* [RECORDS TO PROCESS]
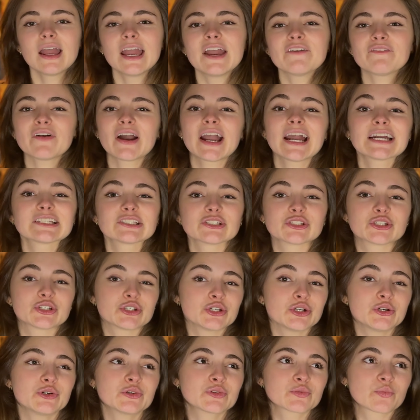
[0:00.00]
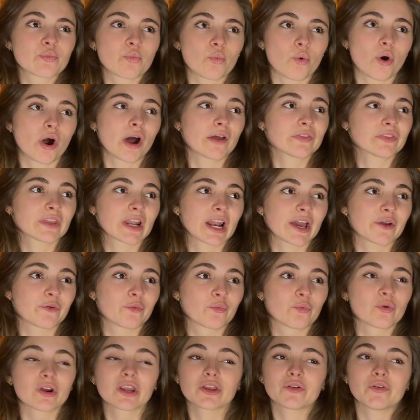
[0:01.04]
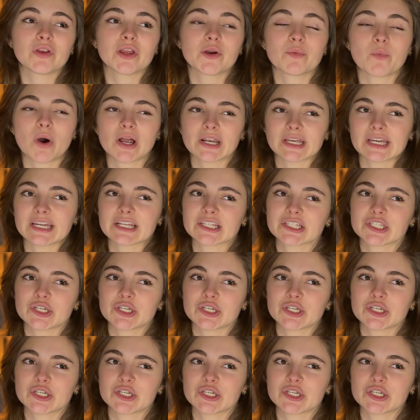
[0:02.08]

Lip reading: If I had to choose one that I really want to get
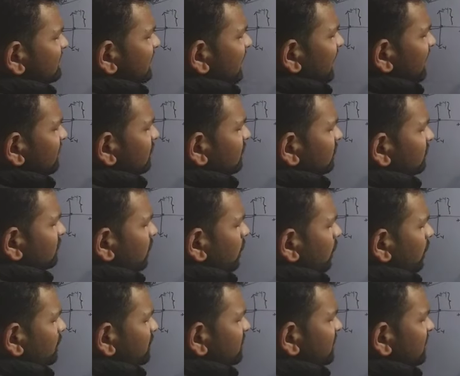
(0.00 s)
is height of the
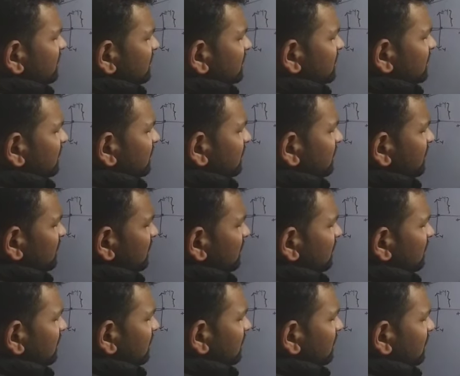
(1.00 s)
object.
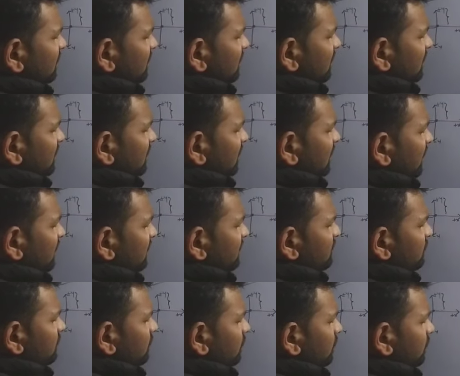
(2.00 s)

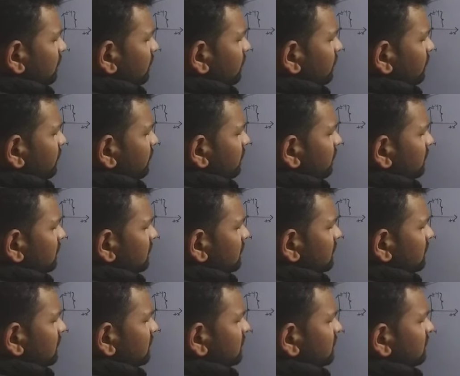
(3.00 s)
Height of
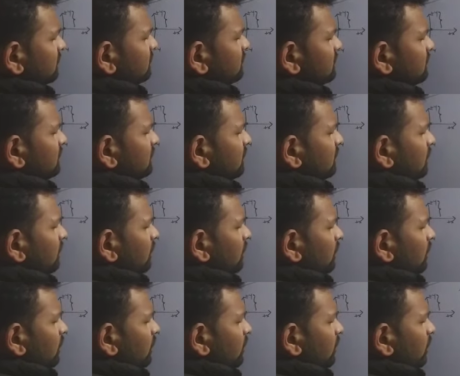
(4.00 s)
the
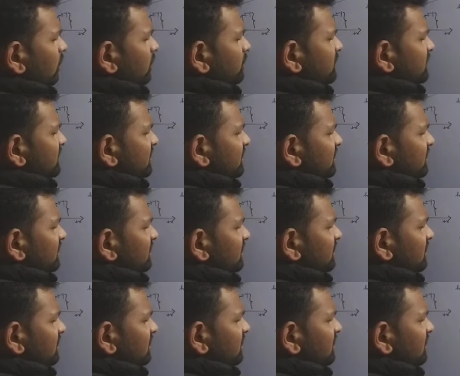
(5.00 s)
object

* [WHAT IS BEING ASKED] From the first line to the last, print the records exactly; leave out the pictures.

* [TASK ANSWER]
[0:00.00]
[0:01.04]
[0:02.08]

Lip reading: If I had to choose one that I really want to get
(0.00 s)
is height of the
(1.00 s)
object.
(2.00 s)

(3.00 s)
Height of
(4.00 s)
the
(5.00 s)
object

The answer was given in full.